(Collection entries)
Segment Open

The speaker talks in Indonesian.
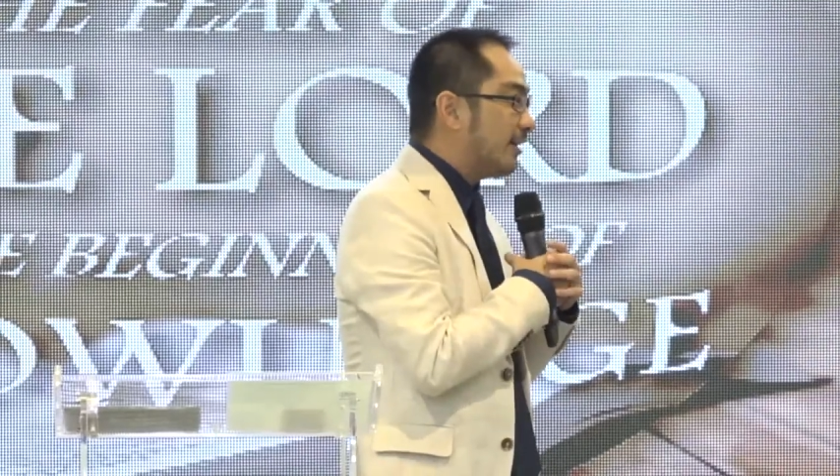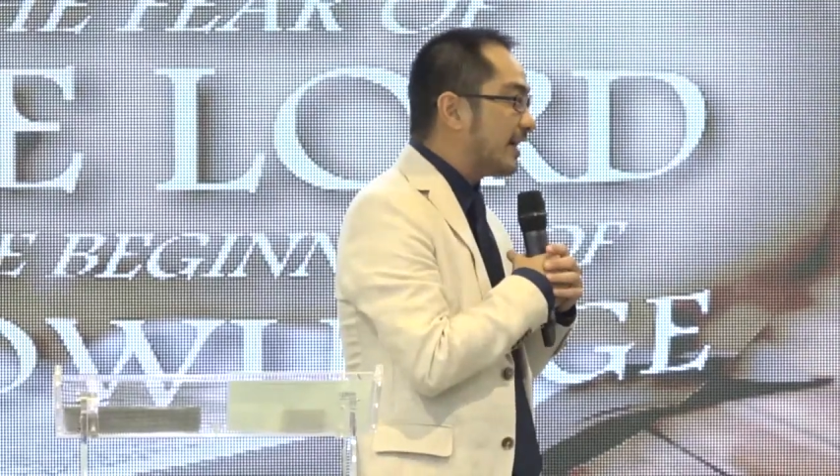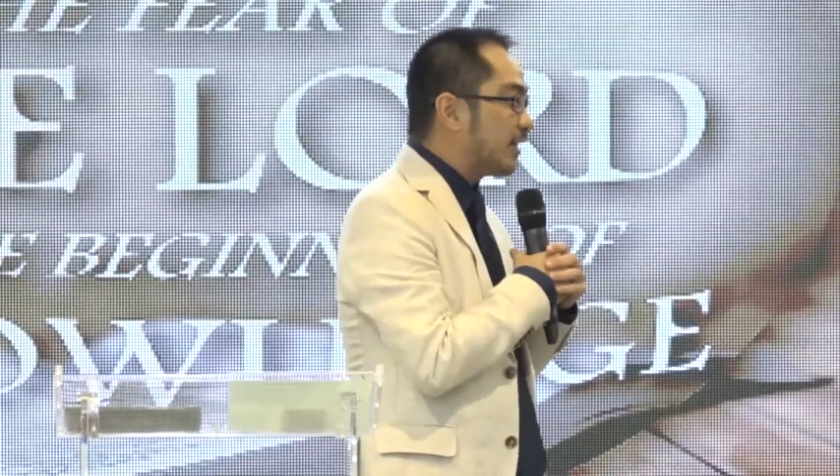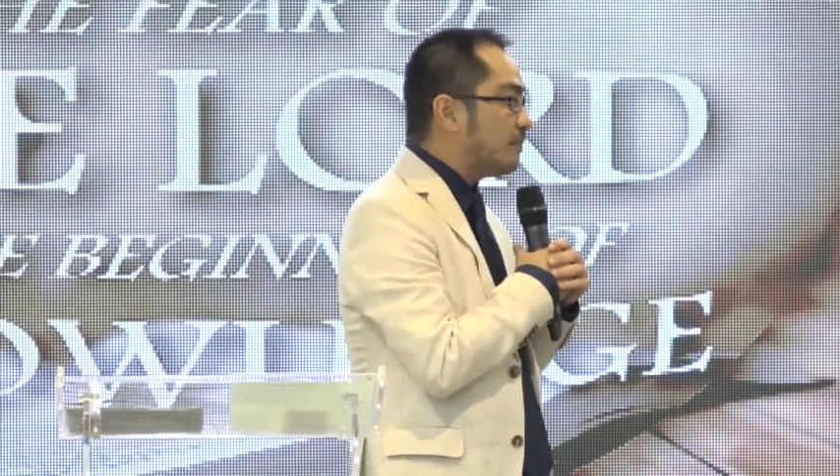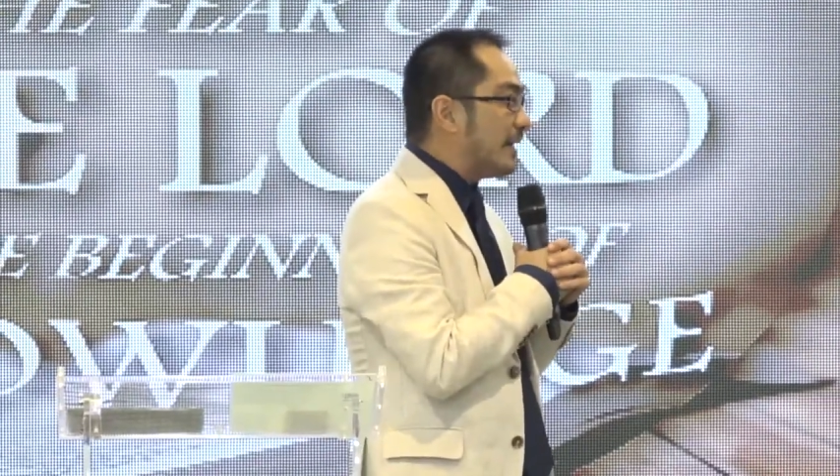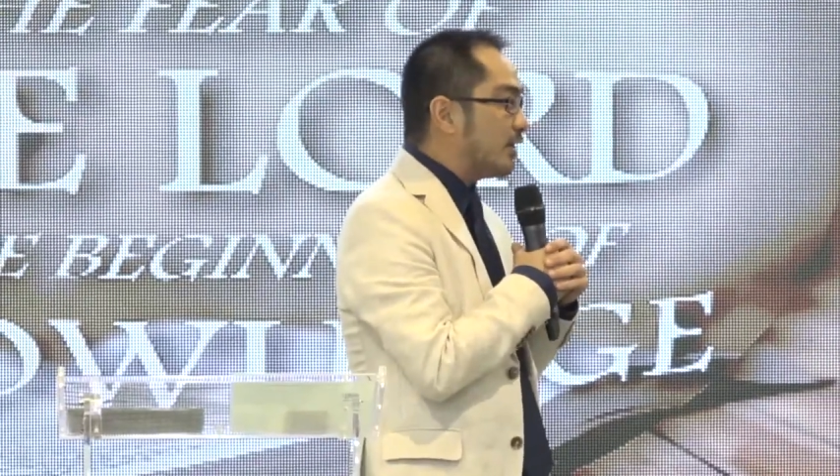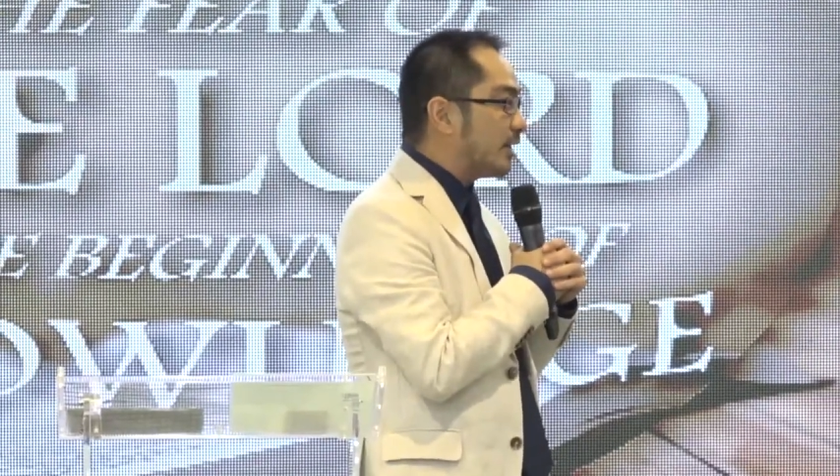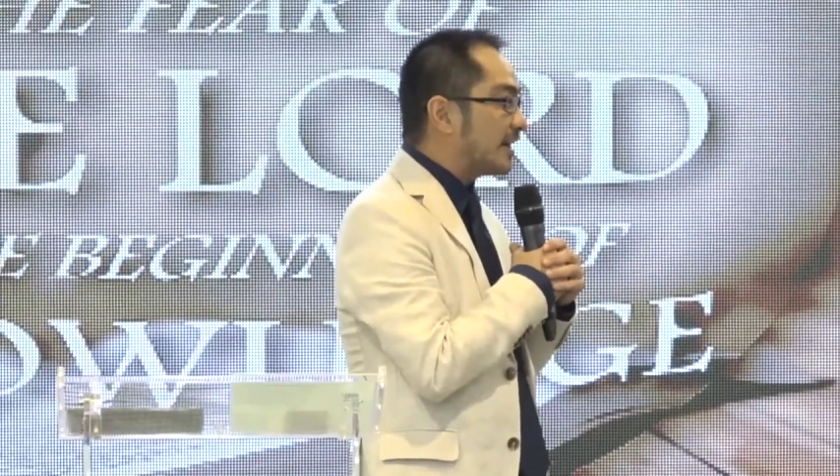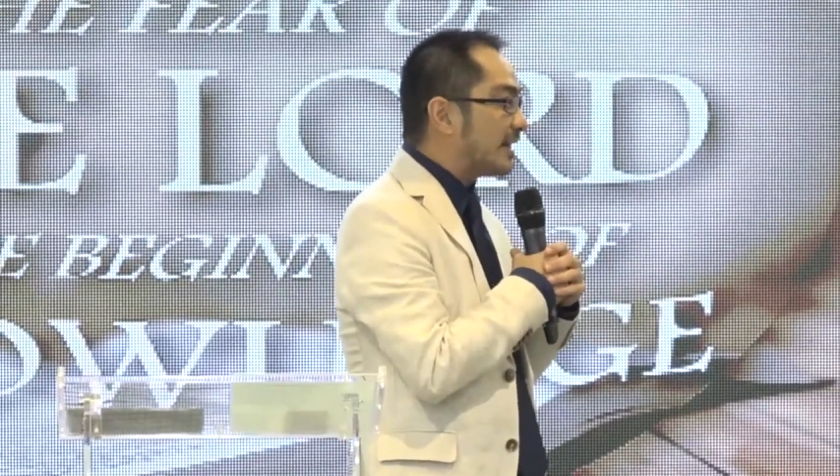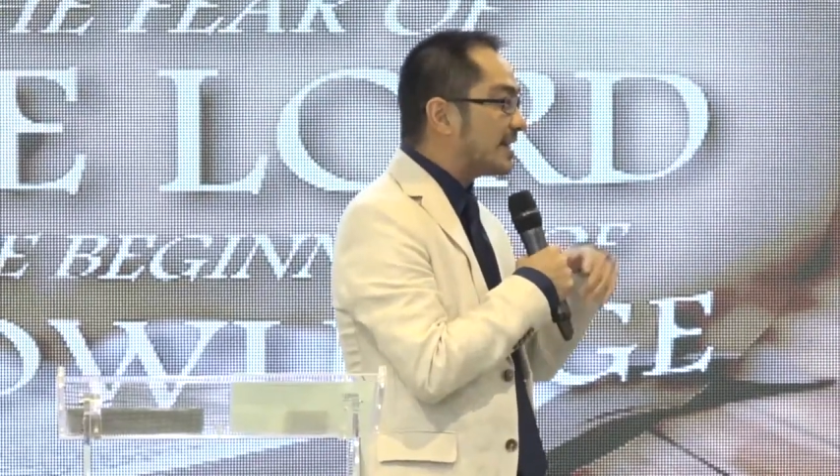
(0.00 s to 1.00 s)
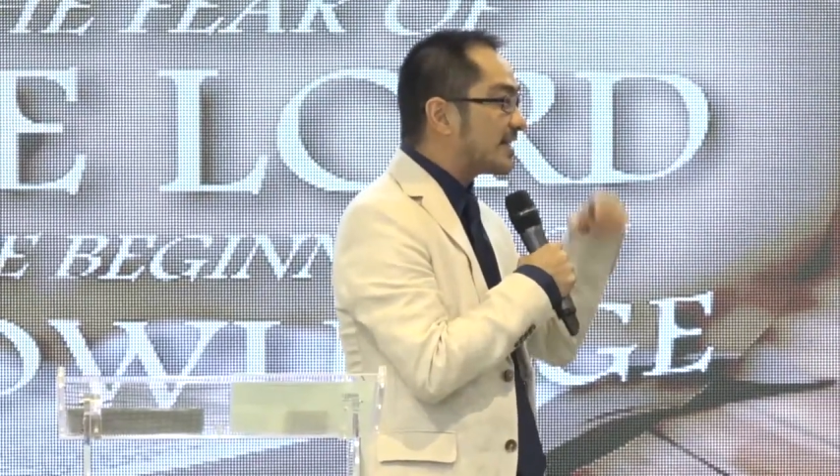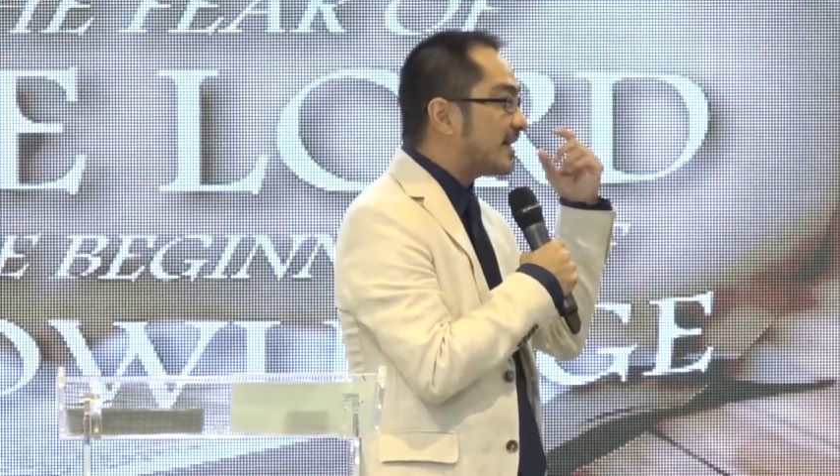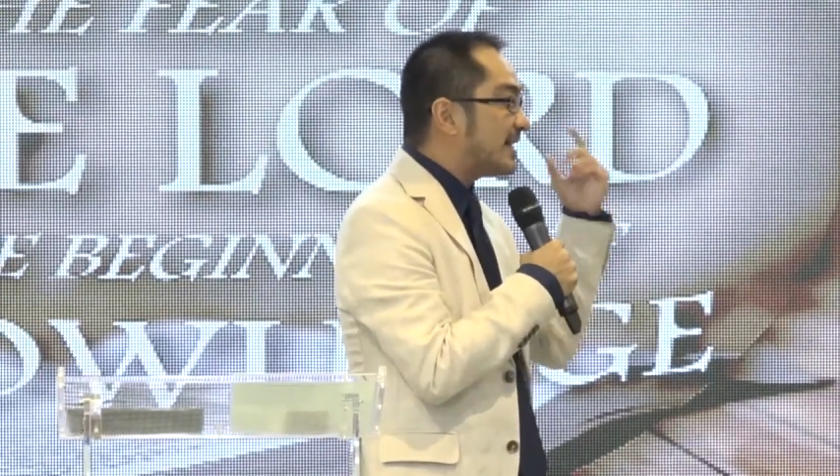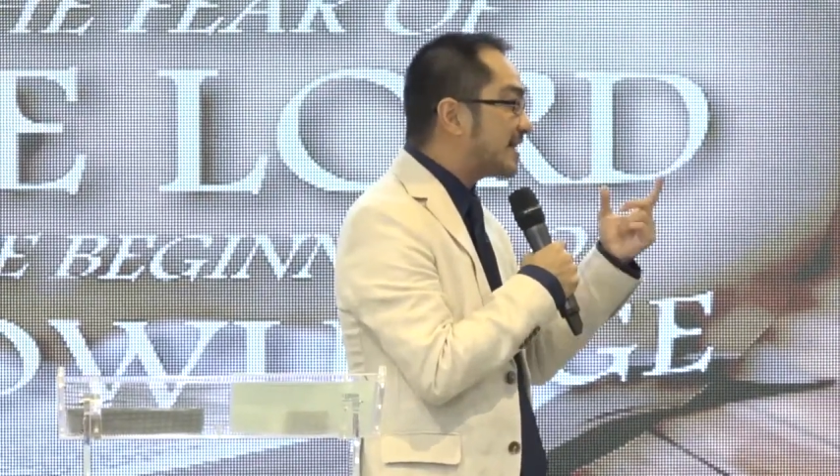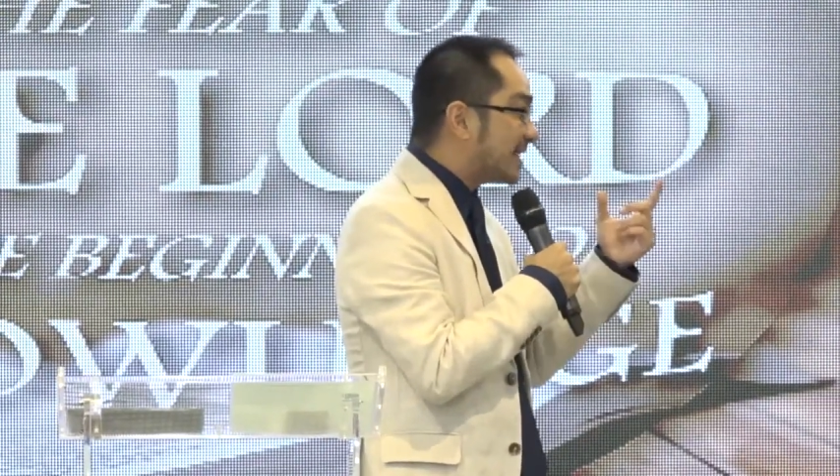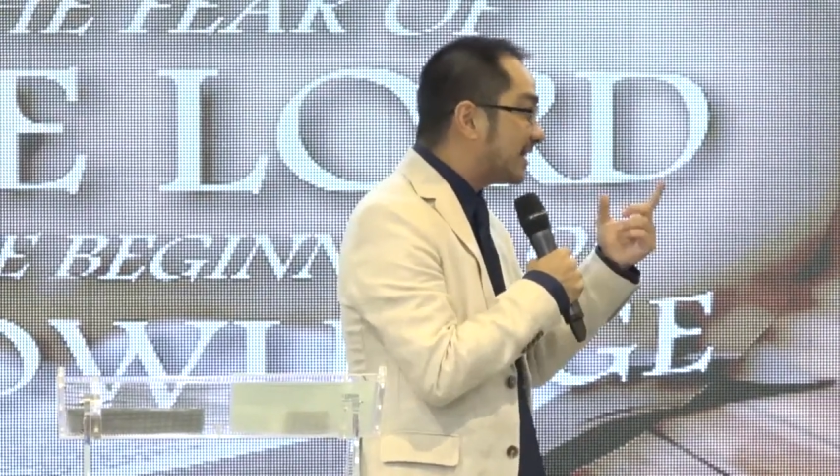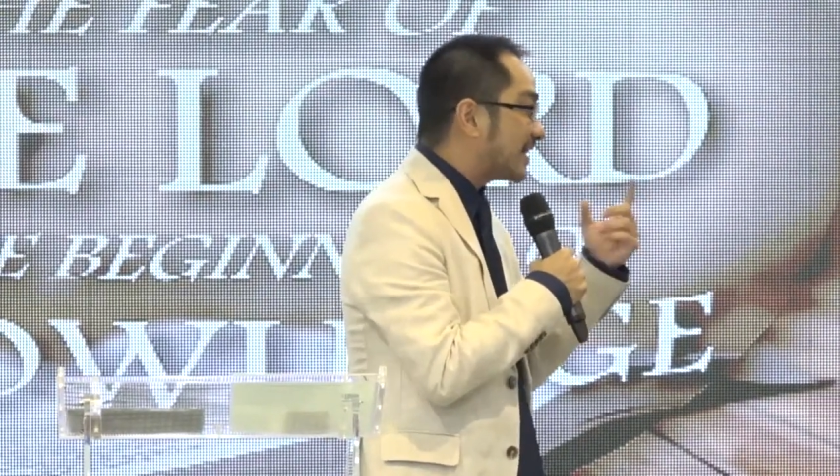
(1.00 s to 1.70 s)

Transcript: itu mayoritas Kristen,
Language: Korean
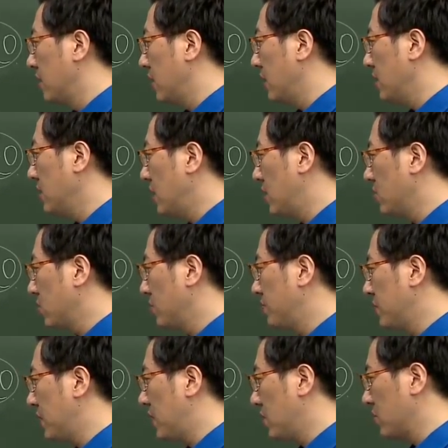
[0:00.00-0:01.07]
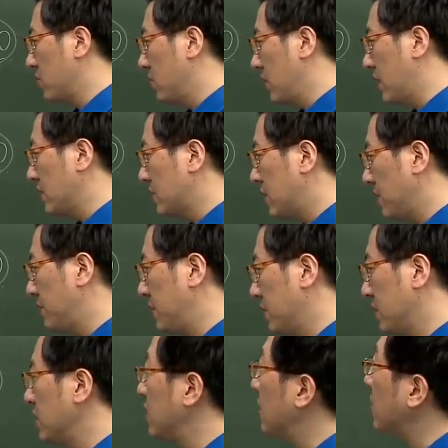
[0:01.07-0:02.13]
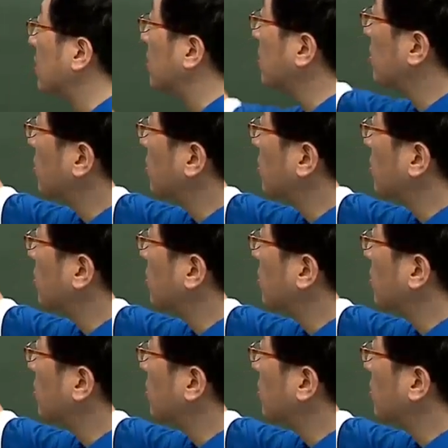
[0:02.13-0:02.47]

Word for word: A하고 B하고 A 스타 B는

Segment Closed

EXERCISE BRIEF: Repeat all the records exactly, images excluded.

OUTPUT OF THE EXERCISE:
The speaker talks in Indonesian.
(0.00 s to 1.00 s)
(1.00 s to 1.70 s)

Transcript: itu mayoritas Kristen,
Language: Korean
[0:00.00-0:01.07]
[0:01.07-0:02.13]
[0:02.13-0:02.47]

Word for word: A하고 B하고 A 스타 B는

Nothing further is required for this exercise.